Mr Palmer said: “They are going to feed back on that when they get the files. The network sector barely exists and the feeling is [the FCA] want to do it themselves. They see networks as the competition, which is crazy.

“Several of our clients have had their files checked. They will not feedback the results until the end of the year.

“They normally ask for one file but from fairly big firms it might be 10 or 15. There is no particular skew that I can figure out - for one of them it is just a file for a £10 a month premium.”

In April the FCA confirmed to FTAdviser it has asked a sample of firms for an ‘advice register’, meaning a record of all personal recommendations made between 1 January 2015 and 31 December 2015.

Firms were to provide the information by 3 May this year, and the FCA will use the data to decide which files the firms will have to provide for suitability checks.
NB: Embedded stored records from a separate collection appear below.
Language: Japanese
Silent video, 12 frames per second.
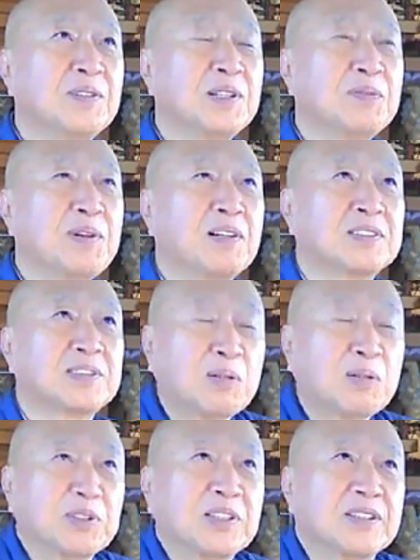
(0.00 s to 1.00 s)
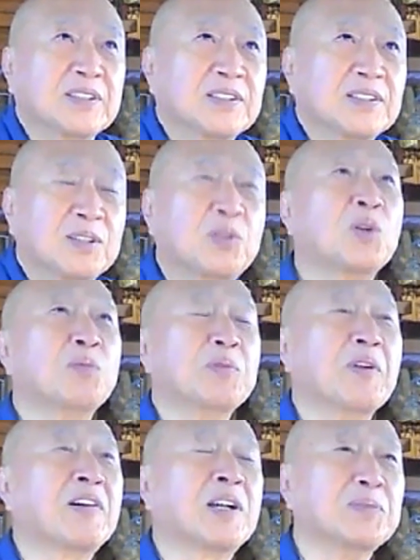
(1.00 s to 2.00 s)
今寒い。これも
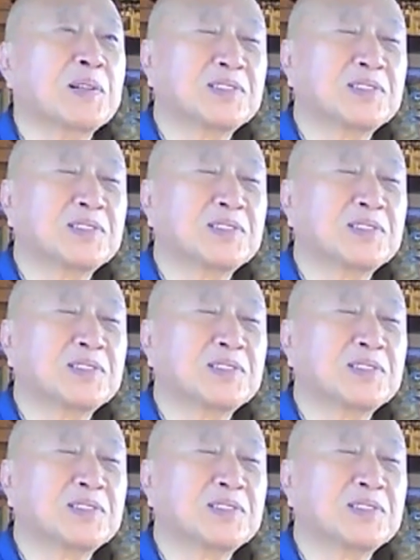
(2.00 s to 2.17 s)
今わかりま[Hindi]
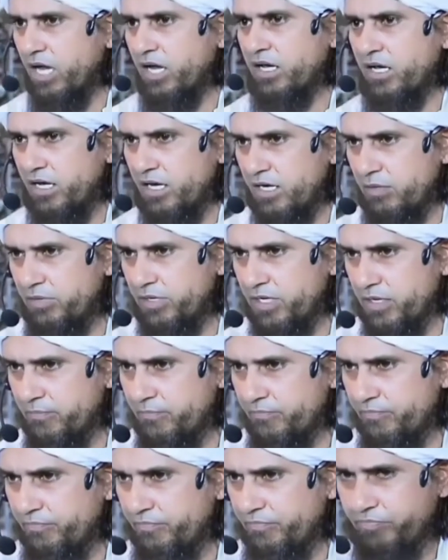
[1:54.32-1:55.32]
क्या ख्याल है
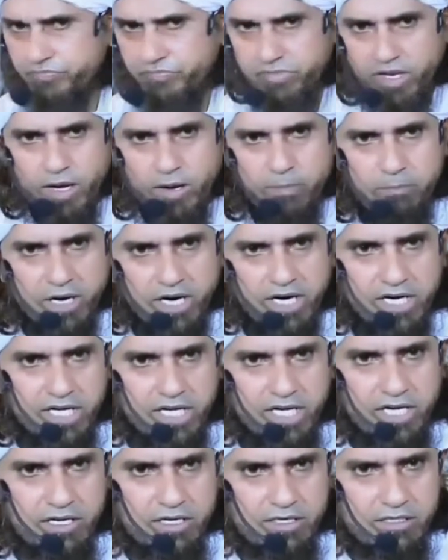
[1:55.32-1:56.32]
भाई
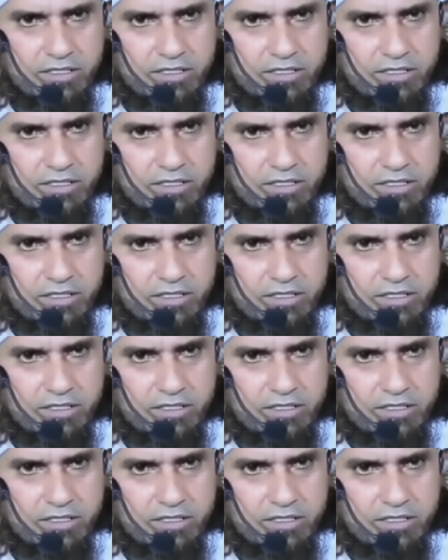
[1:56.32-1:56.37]
बकरी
In December Mr Palmer was banned and fined nearly £87,000 by the FCA for failing to ensure the risk management framework of his former business, Standard Financial Group, was adequate.

He is currently battling the FCA through the courts to have this overturned and maintains he did not break any rules or guidance.

Mr Palmer said his business was effectively run like a franchise in which the businesses were “watched like a hawk”.

But he said the FCA “smashed the franchise” and most of the firms in his company went directly authorised.

The regulator’s case against Mr Palmer is that the business model he developed gave appointed representatives and regulated advisers a high level of flexibility and freedom as to how they could operate within the network.

This business model, the FCA claimed, thereby increased the risk to underlying customers and increased the possibility that Mr Palmer’s company would be unaware of, or unable to prevent, ARs and RIs giving unsuitable advice or selling unsuitable investments.